Совсем недавно было одобрено несколько препаратов для лечения пациентов с раком легких и колоректальным раком с определенной мутацией опухоли под названием KRAS-G12C. Но у пациентов африканского происхождения с колоректальным раком с большей вероятностью будут другие мутации KRAS, против которых нынешние одобренные FDA препараты гораздо менее эффективны, если вообще эффективны.

Решение проблемы неравенства в доступе к лекарственным препаратам
Понимание подобных генетических различий является одним из решений по сокращению разрыва в результатах лечения рака среди людей разного происхождения.

«Мы знаем, что существует множество причин различий в заболеваемости раком, включая различия в социально-экономическом статусе и связанные с этим различия в доступе к медицинской помощи», — говорит доктор Чакраварти.

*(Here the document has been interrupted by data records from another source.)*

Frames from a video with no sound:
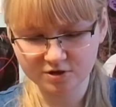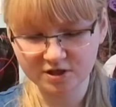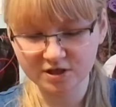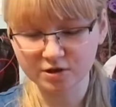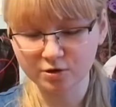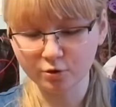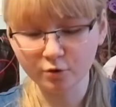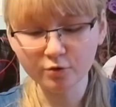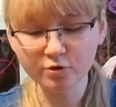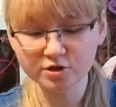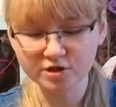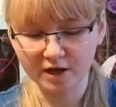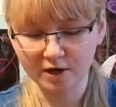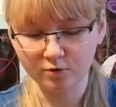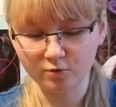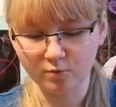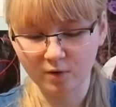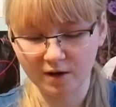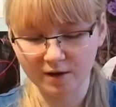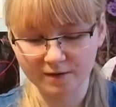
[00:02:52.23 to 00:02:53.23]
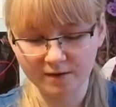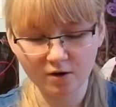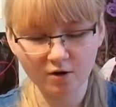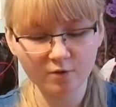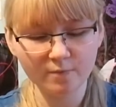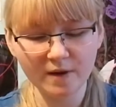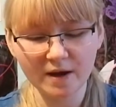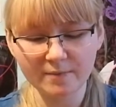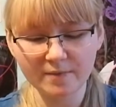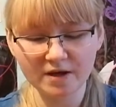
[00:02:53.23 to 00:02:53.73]
It looks like one, or
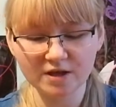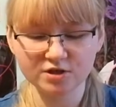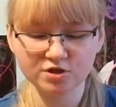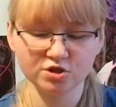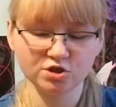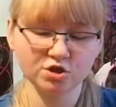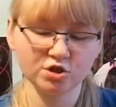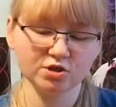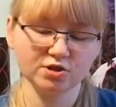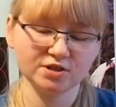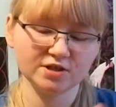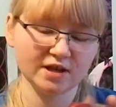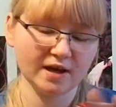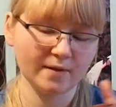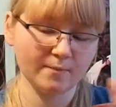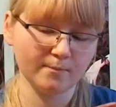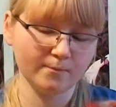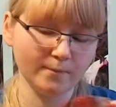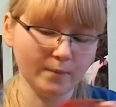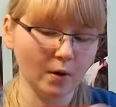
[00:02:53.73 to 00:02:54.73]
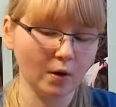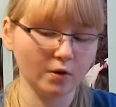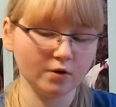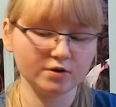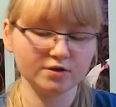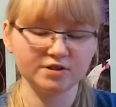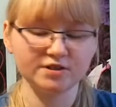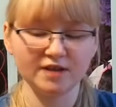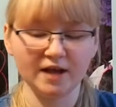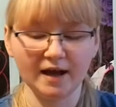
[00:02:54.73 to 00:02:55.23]
maybe it's just a
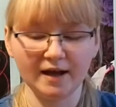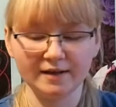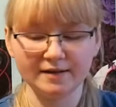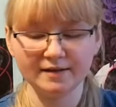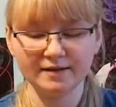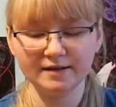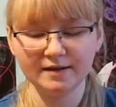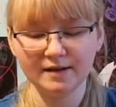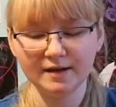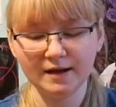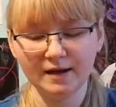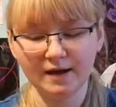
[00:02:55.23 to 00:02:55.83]
box thatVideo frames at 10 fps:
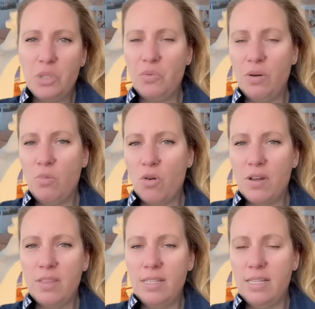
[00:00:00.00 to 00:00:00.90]
were more
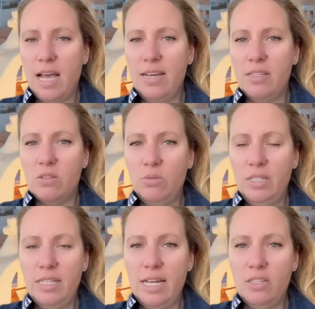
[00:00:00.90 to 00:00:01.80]
on the side it's only
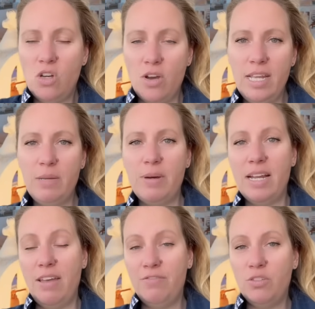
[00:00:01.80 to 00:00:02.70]
tectonic, but
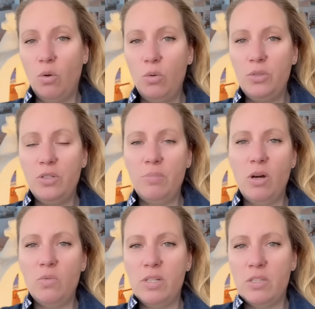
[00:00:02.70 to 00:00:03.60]
I've told you
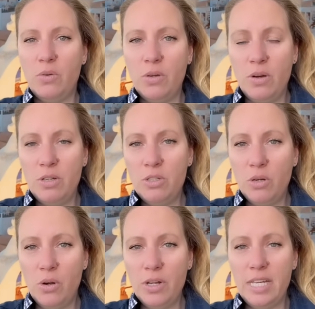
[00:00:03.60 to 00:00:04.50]
about what's going on in
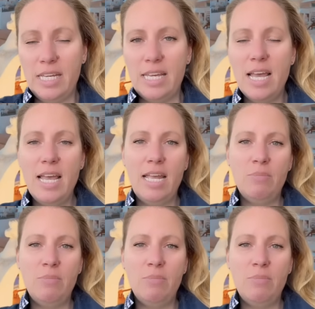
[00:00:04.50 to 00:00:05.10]
Turkey inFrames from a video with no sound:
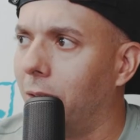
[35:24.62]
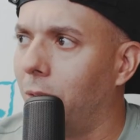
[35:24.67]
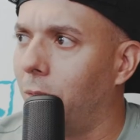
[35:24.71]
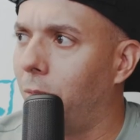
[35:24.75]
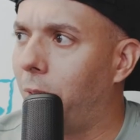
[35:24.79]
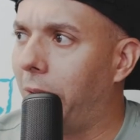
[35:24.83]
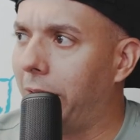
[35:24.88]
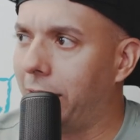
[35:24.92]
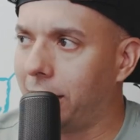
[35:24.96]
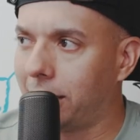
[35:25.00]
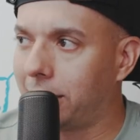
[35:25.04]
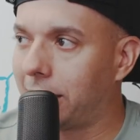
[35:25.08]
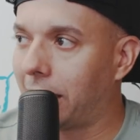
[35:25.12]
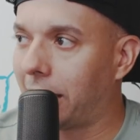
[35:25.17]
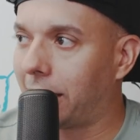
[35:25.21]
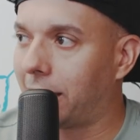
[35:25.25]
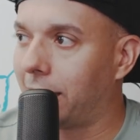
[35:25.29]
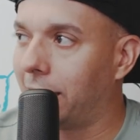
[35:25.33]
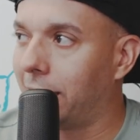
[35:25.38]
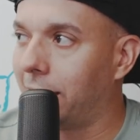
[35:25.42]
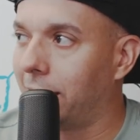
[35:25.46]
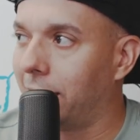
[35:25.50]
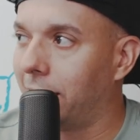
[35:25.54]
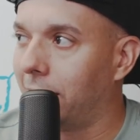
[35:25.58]
wait a
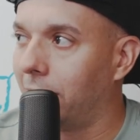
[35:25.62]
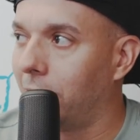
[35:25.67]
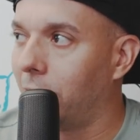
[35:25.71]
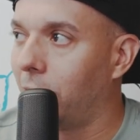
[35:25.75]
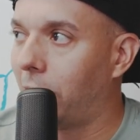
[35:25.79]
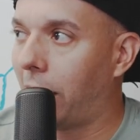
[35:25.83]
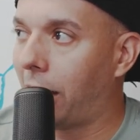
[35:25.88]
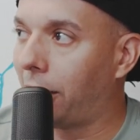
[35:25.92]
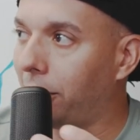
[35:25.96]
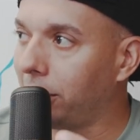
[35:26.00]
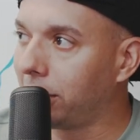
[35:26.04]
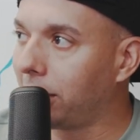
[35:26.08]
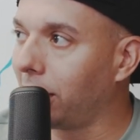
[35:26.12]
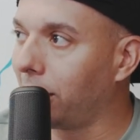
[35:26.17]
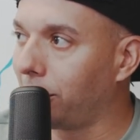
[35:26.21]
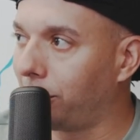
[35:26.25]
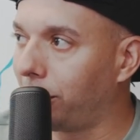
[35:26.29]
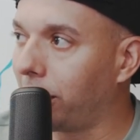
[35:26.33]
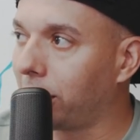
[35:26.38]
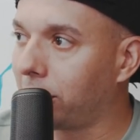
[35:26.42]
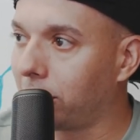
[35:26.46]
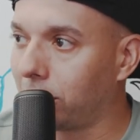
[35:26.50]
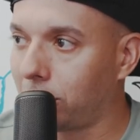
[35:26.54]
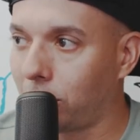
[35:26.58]
second, everything
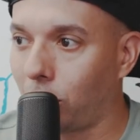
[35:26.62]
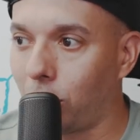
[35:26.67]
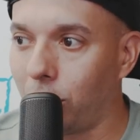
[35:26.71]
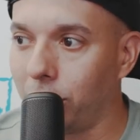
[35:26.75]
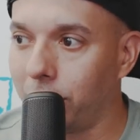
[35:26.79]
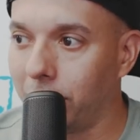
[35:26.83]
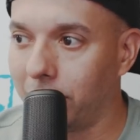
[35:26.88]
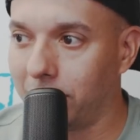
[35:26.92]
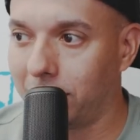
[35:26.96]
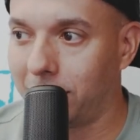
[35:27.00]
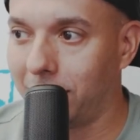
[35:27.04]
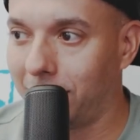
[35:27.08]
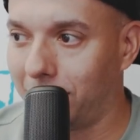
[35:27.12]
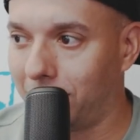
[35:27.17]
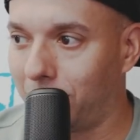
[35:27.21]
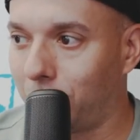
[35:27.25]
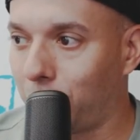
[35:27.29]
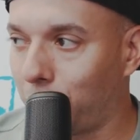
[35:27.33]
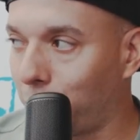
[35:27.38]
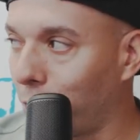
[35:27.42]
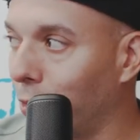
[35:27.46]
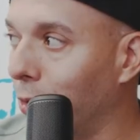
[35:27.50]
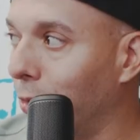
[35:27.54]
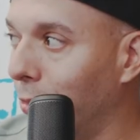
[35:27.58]
Victor told us is
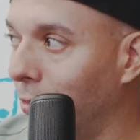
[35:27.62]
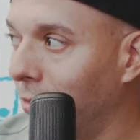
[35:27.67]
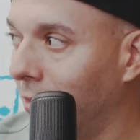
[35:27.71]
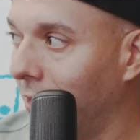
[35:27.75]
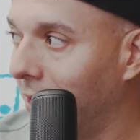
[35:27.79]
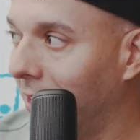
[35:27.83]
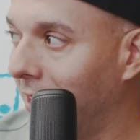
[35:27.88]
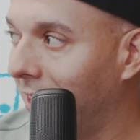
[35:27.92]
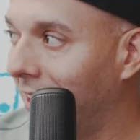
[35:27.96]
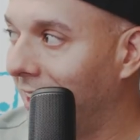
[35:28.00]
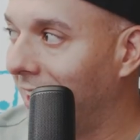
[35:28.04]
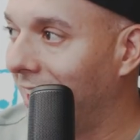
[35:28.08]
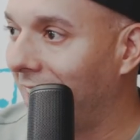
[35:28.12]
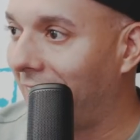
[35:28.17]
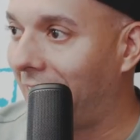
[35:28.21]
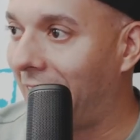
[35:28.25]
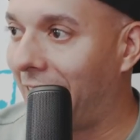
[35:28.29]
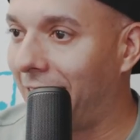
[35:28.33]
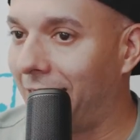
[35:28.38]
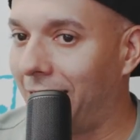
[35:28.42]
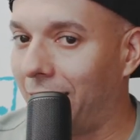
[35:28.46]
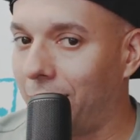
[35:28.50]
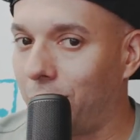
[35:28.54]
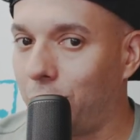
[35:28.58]
true.
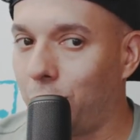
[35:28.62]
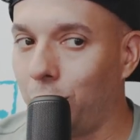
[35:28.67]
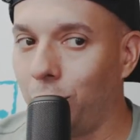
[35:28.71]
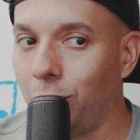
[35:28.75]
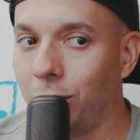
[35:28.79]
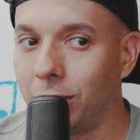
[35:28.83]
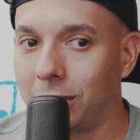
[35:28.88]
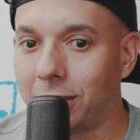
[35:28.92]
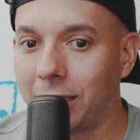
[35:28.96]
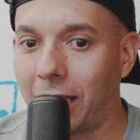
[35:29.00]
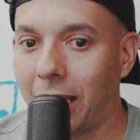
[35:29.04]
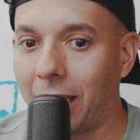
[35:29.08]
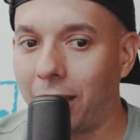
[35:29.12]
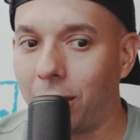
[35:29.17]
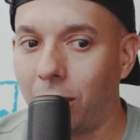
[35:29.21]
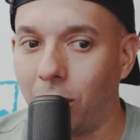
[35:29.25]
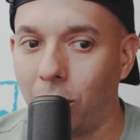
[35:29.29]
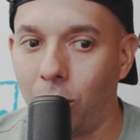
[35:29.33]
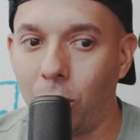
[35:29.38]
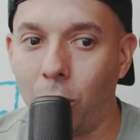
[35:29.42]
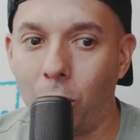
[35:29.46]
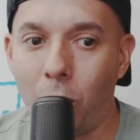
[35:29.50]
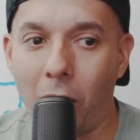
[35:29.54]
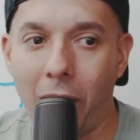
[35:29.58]
And then two, it's like,
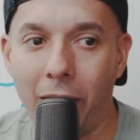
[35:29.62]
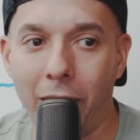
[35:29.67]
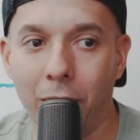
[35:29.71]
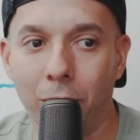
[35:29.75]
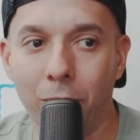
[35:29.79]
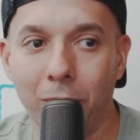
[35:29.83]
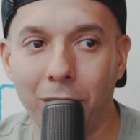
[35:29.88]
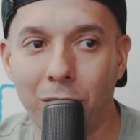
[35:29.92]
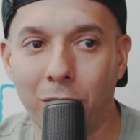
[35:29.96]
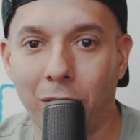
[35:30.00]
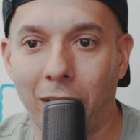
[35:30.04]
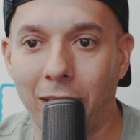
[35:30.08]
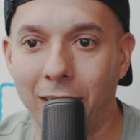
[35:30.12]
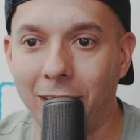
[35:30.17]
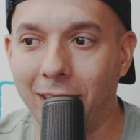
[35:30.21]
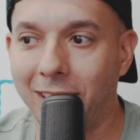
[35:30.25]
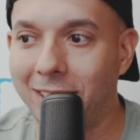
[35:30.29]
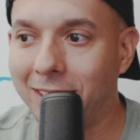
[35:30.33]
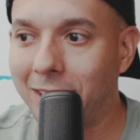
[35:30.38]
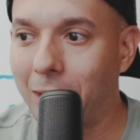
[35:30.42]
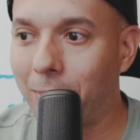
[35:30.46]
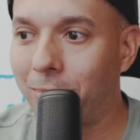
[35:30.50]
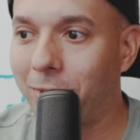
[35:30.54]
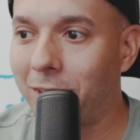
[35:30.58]
well, why are we trying to
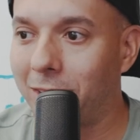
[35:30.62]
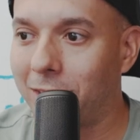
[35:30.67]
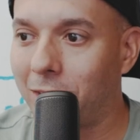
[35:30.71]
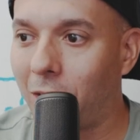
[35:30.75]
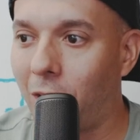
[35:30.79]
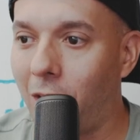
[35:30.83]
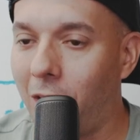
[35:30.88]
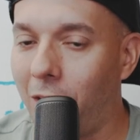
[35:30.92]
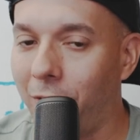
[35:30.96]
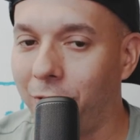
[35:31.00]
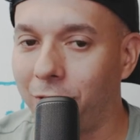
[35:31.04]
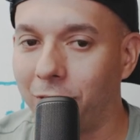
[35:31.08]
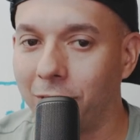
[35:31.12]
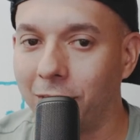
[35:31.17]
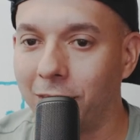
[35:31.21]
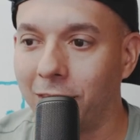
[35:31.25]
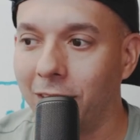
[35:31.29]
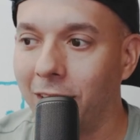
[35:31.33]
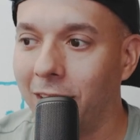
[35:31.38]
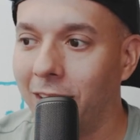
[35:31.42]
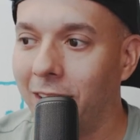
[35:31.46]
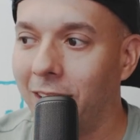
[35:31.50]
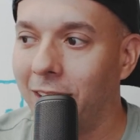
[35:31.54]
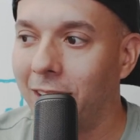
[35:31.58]
accept this
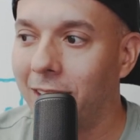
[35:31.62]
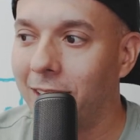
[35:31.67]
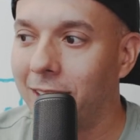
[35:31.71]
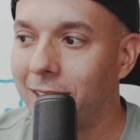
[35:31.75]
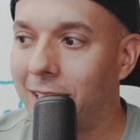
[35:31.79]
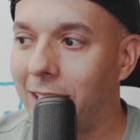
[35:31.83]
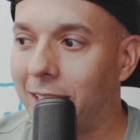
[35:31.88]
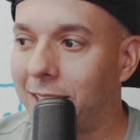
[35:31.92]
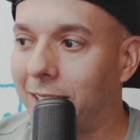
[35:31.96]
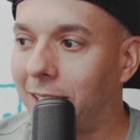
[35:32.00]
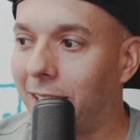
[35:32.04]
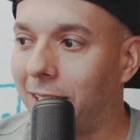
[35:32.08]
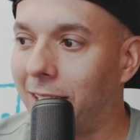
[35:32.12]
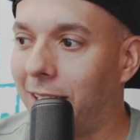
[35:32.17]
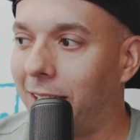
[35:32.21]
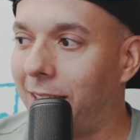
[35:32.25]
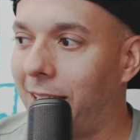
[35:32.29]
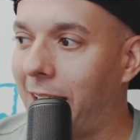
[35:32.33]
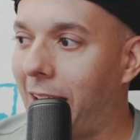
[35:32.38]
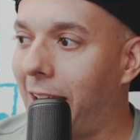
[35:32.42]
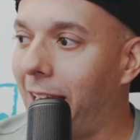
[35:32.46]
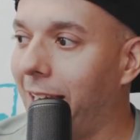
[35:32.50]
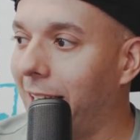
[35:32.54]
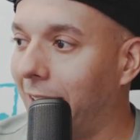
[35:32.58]
offer that's gonna
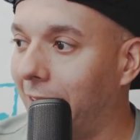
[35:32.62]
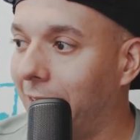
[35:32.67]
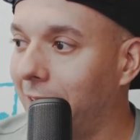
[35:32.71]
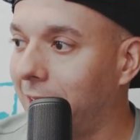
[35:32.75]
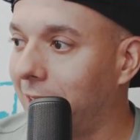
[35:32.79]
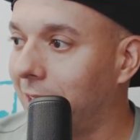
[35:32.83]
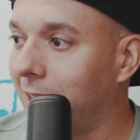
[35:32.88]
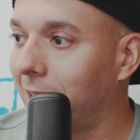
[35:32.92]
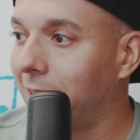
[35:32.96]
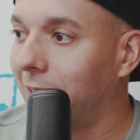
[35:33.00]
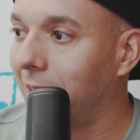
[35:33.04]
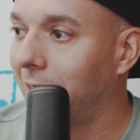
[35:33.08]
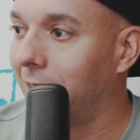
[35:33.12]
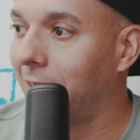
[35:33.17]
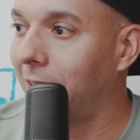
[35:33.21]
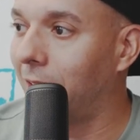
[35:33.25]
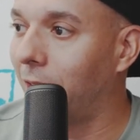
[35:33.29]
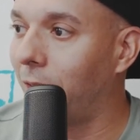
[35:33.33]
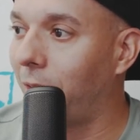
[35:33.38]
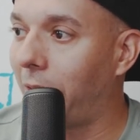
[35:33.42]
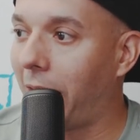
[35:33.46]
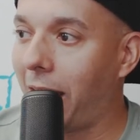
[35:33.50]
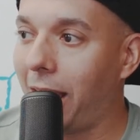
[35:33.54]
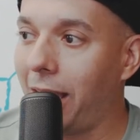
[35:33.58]
net us,
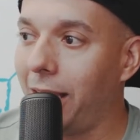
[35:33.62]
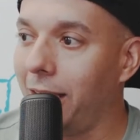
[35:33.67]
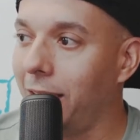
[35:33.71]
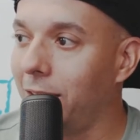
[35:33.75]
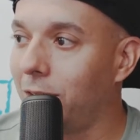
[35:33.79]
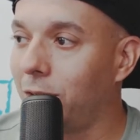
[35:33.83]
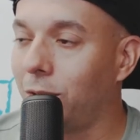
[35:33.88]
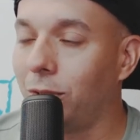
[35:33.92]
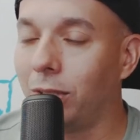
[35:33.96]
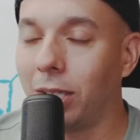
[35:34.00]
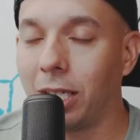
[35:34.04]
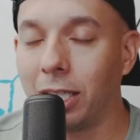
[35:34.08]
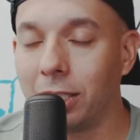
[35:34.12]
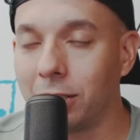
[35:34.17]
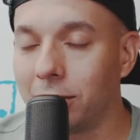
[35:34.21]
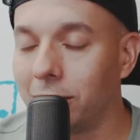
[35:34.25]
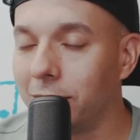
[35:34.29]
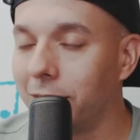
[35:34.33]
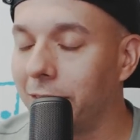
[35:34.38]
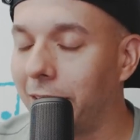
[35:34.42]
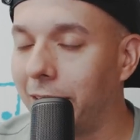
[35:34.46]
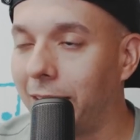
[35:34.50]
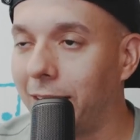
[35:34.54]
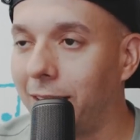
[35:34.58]
80 to
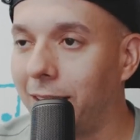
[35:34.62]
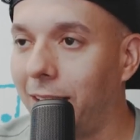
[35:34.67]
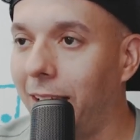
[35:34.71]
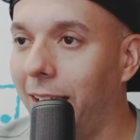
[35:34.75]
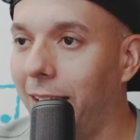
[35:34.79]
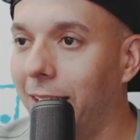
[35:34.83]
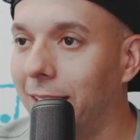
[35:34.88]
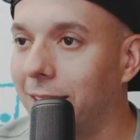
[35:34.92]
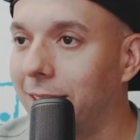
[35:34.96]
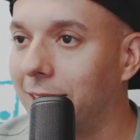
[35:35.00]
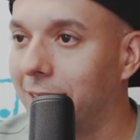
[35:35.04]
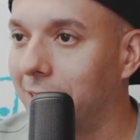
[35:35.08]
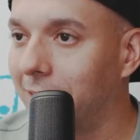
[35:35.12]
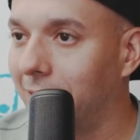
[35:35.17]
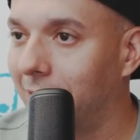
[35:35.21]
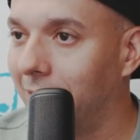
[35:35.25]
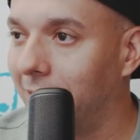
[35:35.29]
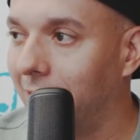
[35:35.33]
100 grand less?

«Один из способов решения этих проблем — понять и облегчить доступ к клиническим испытаниям для пациентов с более низким социально-экономическим статусом. Нам также необходимо учиться у пациентов из разных и недостаточно представленных слоев населения, так же как мы учились исторически у пациентов европейского происхождения, чтобы направлять разработку новых целевых препаратов».

MSK предпринимает ряд усилий по повышению разнообразия клинических испытаний , включая партнерство с NYC Health + Hospitals, которое охватывает группы людей, которые исторически с меньшей вероятностью принимали участие в клинических испытаниях.